In this embodiment, the monochrome printing mode is set for each page of the recording material under the same conditions. However, the mode may be set for different conditions for the second and subsequent prints. That is, when the first print is performed, the CPU 600 sets the monochrome print mode according to the flowchart of FIG. When the second and subsequent sheets are printed, the monochrome print mode once set is switched according to the following conditions. That is, when the above-described equations (1) and (2) are satisfied in the state where the multi-color monochrome printing mode is set, the CPU 600 switches to the monochrome monochrome printing mode. If the above-described equation (2) is not satisfied or the following equation (3) is satisfied in a state where the monochrome monochrome printing mode is set, the CPU 600 sets the monochrome monochrome printing mode. Switch to.
Toner life ≤ drum life (3)

  Here, the reason for setting the mode switching condition as described above is to prevent frequent switching of the mode because the toner is consumed faster than the drum. When the mode is frequently switched, the contact and separation of the developing roller provided in the color cartridge are repeated, and noise and throughput are reduced.

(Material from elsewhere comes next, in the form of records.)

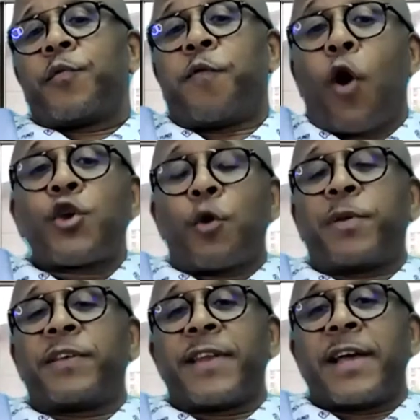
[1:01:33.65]
for your
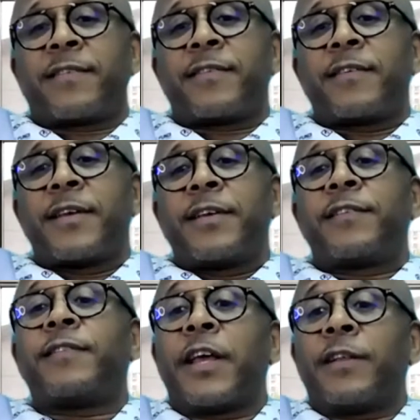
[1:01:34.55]
business
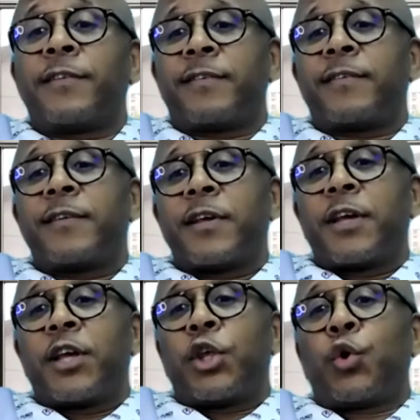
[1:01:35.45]
since
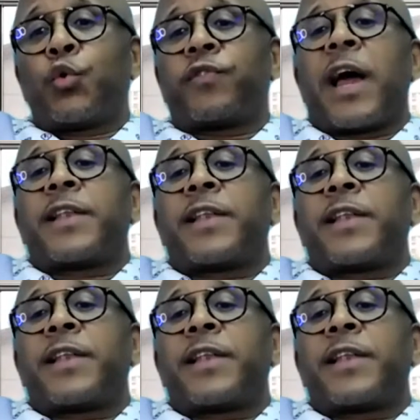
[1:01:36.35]
you
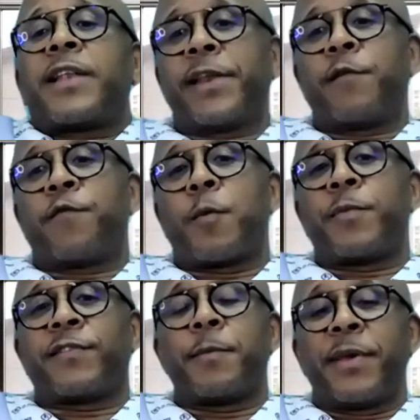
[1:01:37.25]
started operating from the
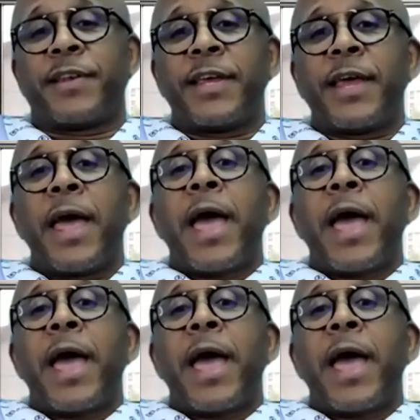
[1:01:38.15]
CBD,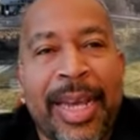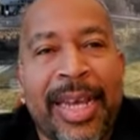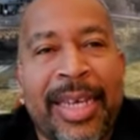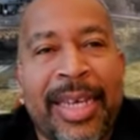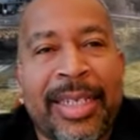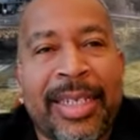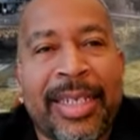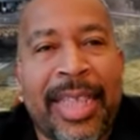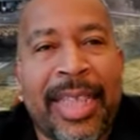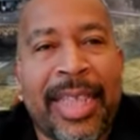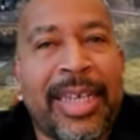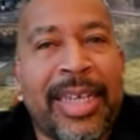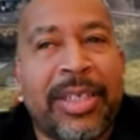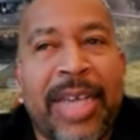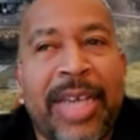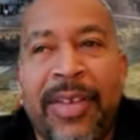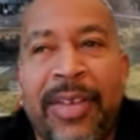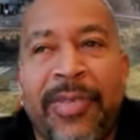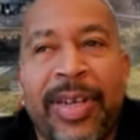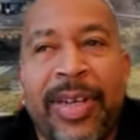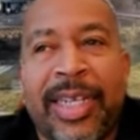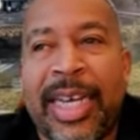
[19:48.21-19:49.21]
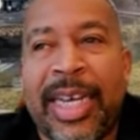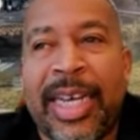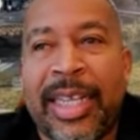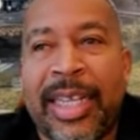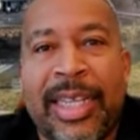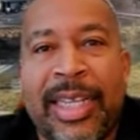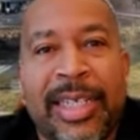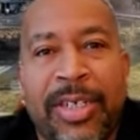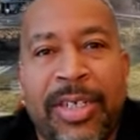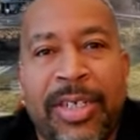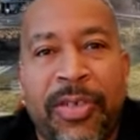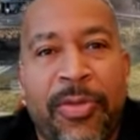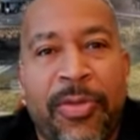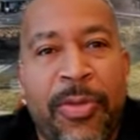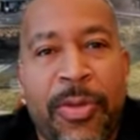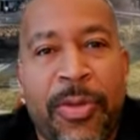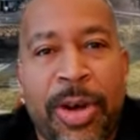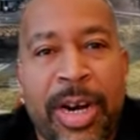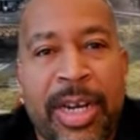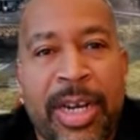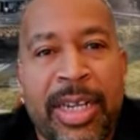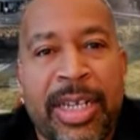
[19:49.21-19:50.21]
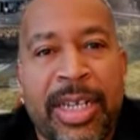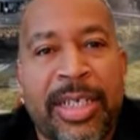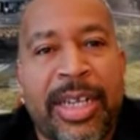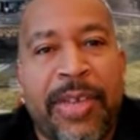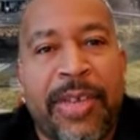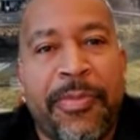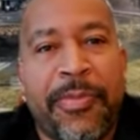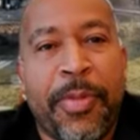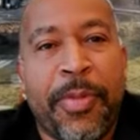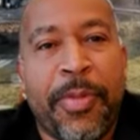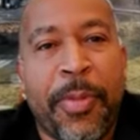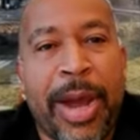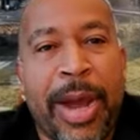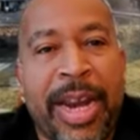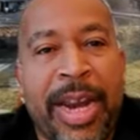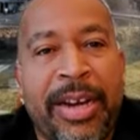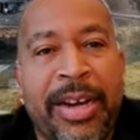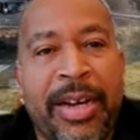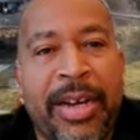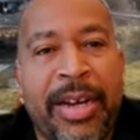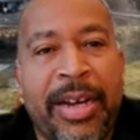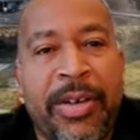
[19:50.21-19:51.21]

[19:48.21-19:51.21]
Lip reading: because I think it's kind of ridiculous for this to have been waited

  In this embodiment, the monochrome printing mode is set for each page of the recording material. However, the mode may be set for each print job. That is, when a print job is started, a monochrome printing mode is set according to the flowchart of FIG. 3, and printing is continued in the set mode during printing of the same job.

  In the first embodiment, when performing monochrome printing, a description will be given of an embodiment in which it is determined whether single-color monochrome printing or multi-color monochrome printing is to be performed based on lifetime factors of yellow, magenta, and cyan color cartridges. did. However, when monochrome printing is performed with multicolor monochrome printing, if the printing rate is low, the effect of effectively using the toner of the color cartridge is reduced, while the photosensitive drum and developing roller of the color cartridge are driven. Is consumed. Therefore, in the second embodiment, when performing monochrome printing, in addition to the life factor of the color cartridge performed in the first embodiment, in addition to determining whether to perform single-color monochrome printing or multi-color monochrome printing, A description will be given of an embodiment in which determination is made in consideration of the printing rate. In this embodiment, the same image forming apparatus as in the first embodiment is used, and the description of the image forming apparatus is omitted because it overlaps with the first embodiment.

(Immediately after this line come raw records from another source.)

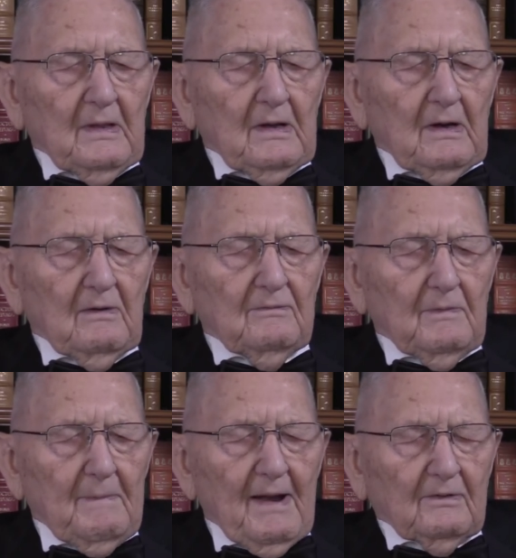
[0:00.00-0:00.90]
of
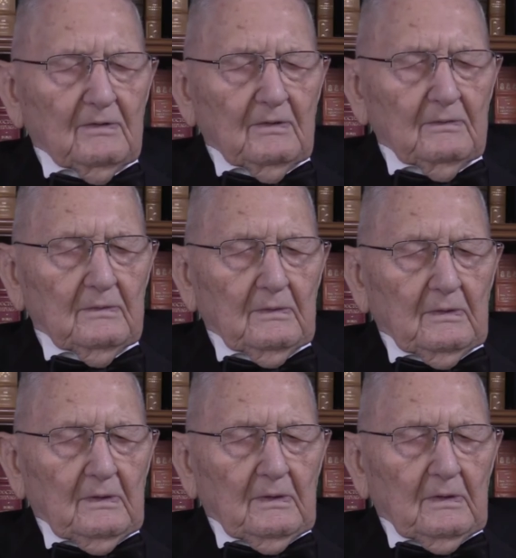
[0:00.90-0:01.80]
American
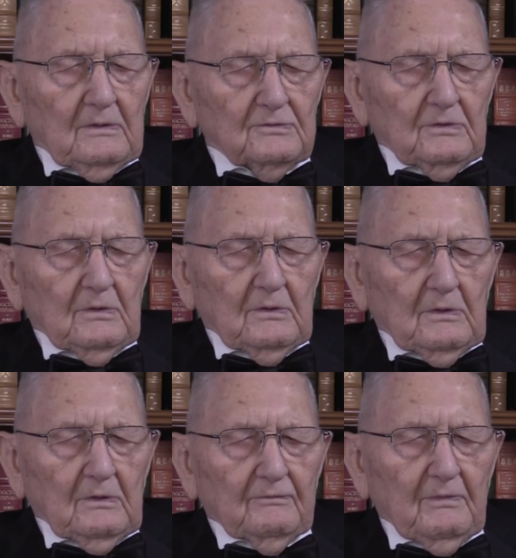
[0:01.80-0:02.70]

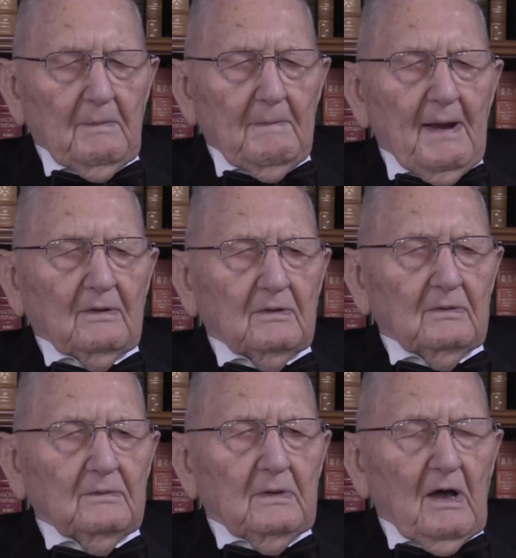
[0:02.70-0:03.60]

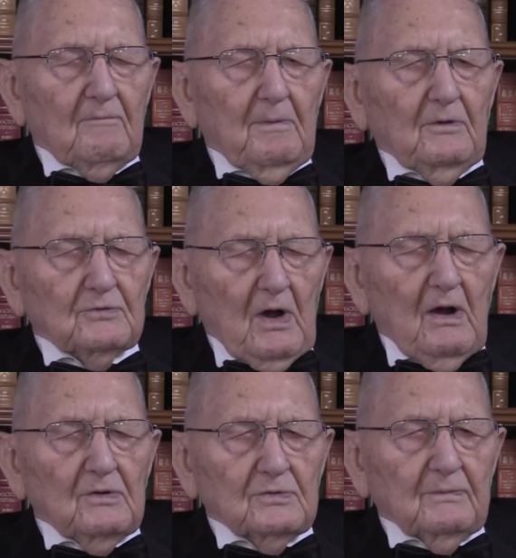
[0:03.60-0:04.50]
Polish
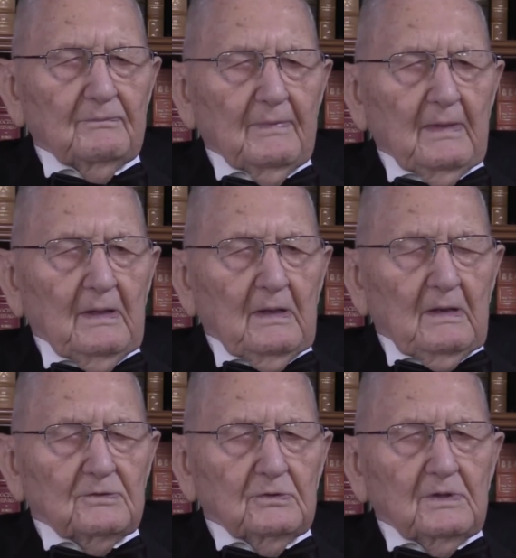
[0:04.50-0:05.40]
origin
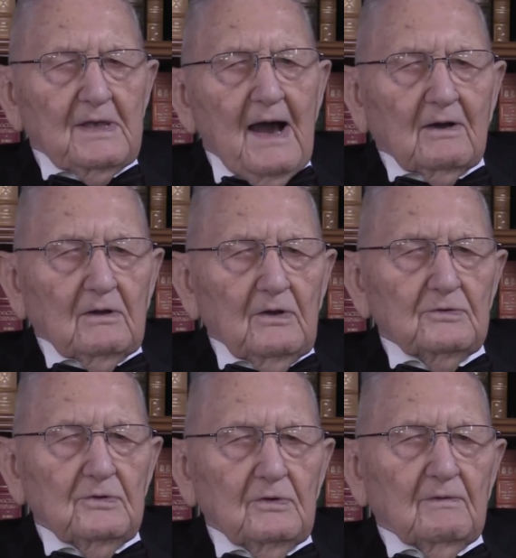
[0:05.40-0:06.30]
to the
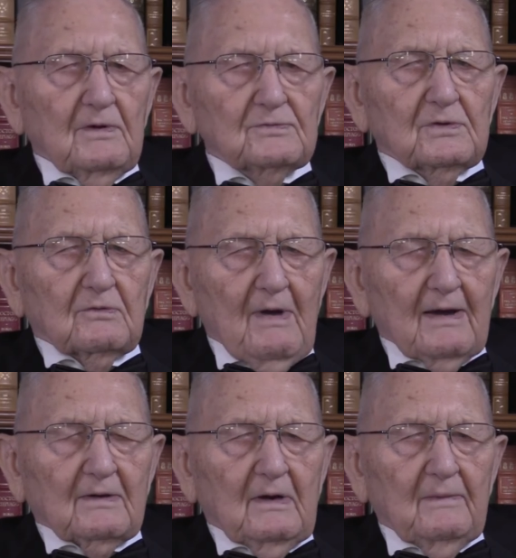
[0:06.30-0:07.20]
Jagiellonian University in
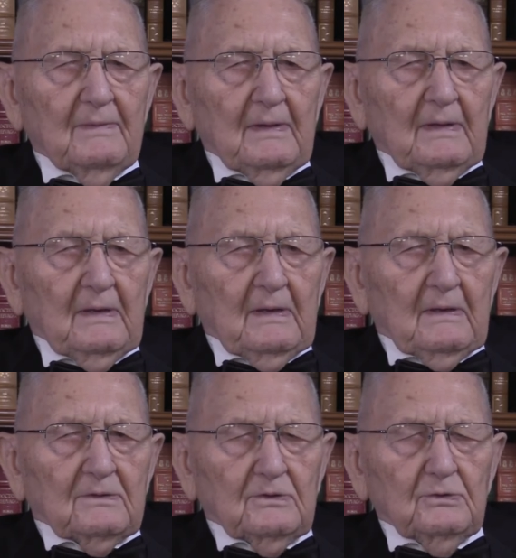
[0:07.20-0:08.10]
Krakow
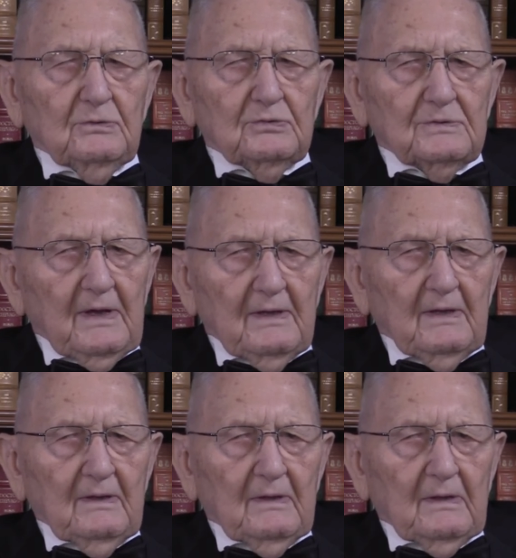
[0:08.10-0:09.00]
to
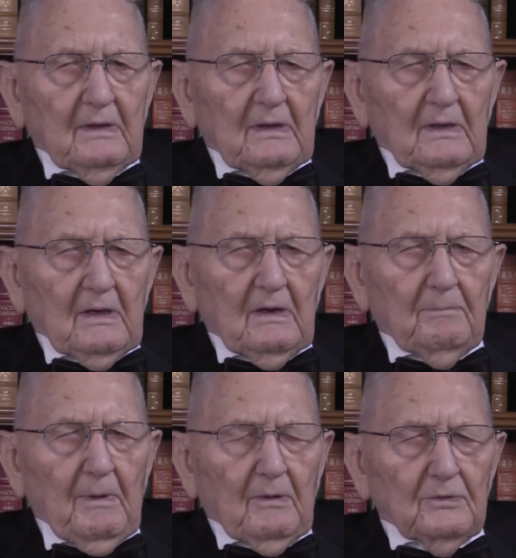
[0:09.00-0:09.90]
study
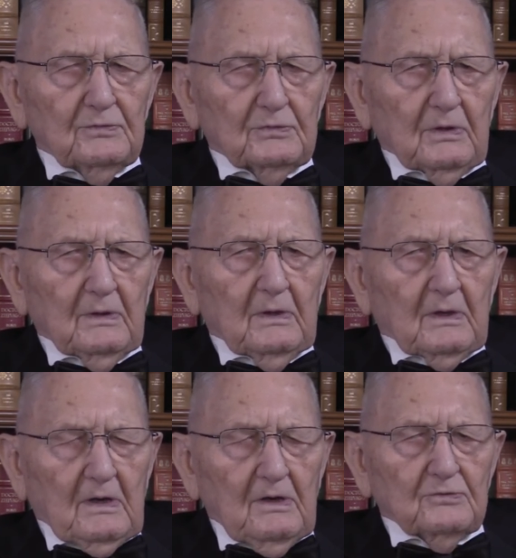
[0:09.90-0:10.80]
Polish
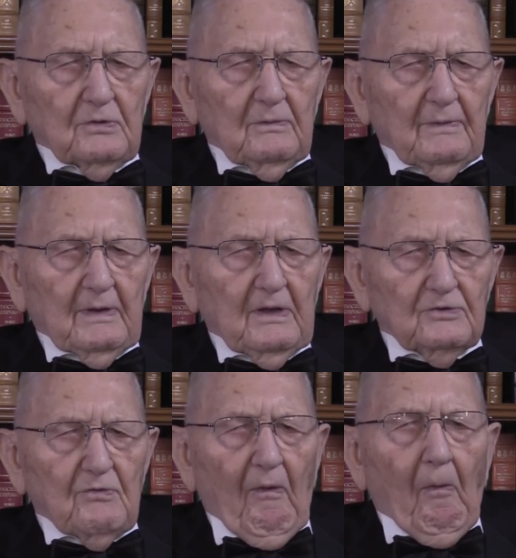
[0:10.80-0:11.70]
culture and
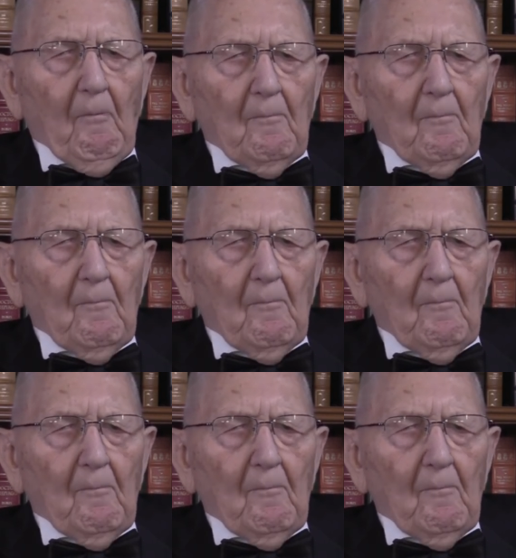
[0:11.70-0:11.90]
history.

[Control sequence for monochrome printing]
FIG. 4A is a flowchart illustrating a control sequence during printing of the image forming apparatus according to the present exemplary embodiment. A monochrome printing control sequence will be described with reference to the flowchart of FIG.

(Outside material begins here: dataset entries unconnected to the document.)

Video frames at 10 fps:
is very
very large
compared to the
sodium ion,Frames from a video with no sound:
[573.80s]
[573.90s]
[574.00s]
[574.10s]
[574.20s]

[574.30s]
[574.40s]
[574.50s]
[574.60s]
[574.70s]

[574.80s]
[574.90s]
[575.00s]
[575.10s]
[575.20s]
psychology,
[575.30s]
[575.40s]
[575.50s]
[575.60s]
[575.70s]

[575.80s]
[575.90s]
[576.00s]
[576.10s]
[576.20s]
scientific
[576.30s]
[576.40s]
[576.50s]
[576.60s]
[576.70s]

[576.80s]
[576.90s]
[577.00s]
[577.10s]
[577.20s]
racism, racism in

  In S301, upon receiving an image formation start command from the controller 650 via the video interface 640, the CPU 600 performs pre-rotation processing necessary for image formation. When the pre-rotation process ends, in S302, the CPU 600 performs monochrome print setting based on the life factor. The monochrome print setting based on the life factor is the process shown in the flowchart of FIG. 3B of the first embodiment, and the description thereof is omitted here. Subsequently, in S303, the CPU 600 determines whether or not multicolor monochrome printing is permitted in the processing of S302. If the CPU 600 determines that multi-color monochrome printing is permitted, the process proceeds to S304. If the CPU 600 determines that multi-color monochrome printing is not permitted, the process proceeds to S305. In S304, the CPU 600 performs monochrome print setting based on the number of print pixels (details will be described later). In step S <b> 305, the CPU 600 controls the above-described image forming operation, and performs printing (image formation) on the recording material conveyed from the feeding cassette 30. In S306, the CPU 600 determines whether or not the print job has ended. If it is determined that the print job has not ended, the process returns to S302. If it is determined that the print job has ended, the process proceeds to S307. In step S307, the CPU 600 performs post-rotation processing as post-processing of the image forming apparatus. When the post-rotation processing ends, the series of processing ends.

  Next, the “monochrome print setting based on the number of print pixels” process in S304 will be described in detail. FIG. 4B is a flowchart showing a control sequence of monochrome print setting processing based on the number of print pixels. In the “monochrome print setting based on the number of print pixels” process shown in FIG. 4B, either the multicolor monochrome printing is performed with the yellow, magenta, and cyan color cartridges based on the printing rate of the recording material, or the black cartridge is used. Decide whether to perform monochrome monochrome printing.

  When monochrome printing is performed, if the printing rate is low, the toner of the color cartridge is not consumed much even if multicolor monochrome printing is used. However, since the photosensitive drum 2 and the developing roller 6 of the color cartridge are consumed, the cartridge cannot be used efficiently. Therefore, in this embodiment, in order to use the color cartridge effectively, in addition to the expressions (1) and (2) which are the conditions of the life factor of the color cartridge described in the first embodiment, a condition corresponding to the printing rate is set. Shall be added. The condition corresponding to the printing rate is the consumption rate of the color toner life per recording material determined from the printing rate at the time of monochrome printing, and the life of the photosensitive drum 2 and the developing roller 6 consumed at that time. If it is greater than the rate, then it is assumed that multicolor monochrome printing is performed.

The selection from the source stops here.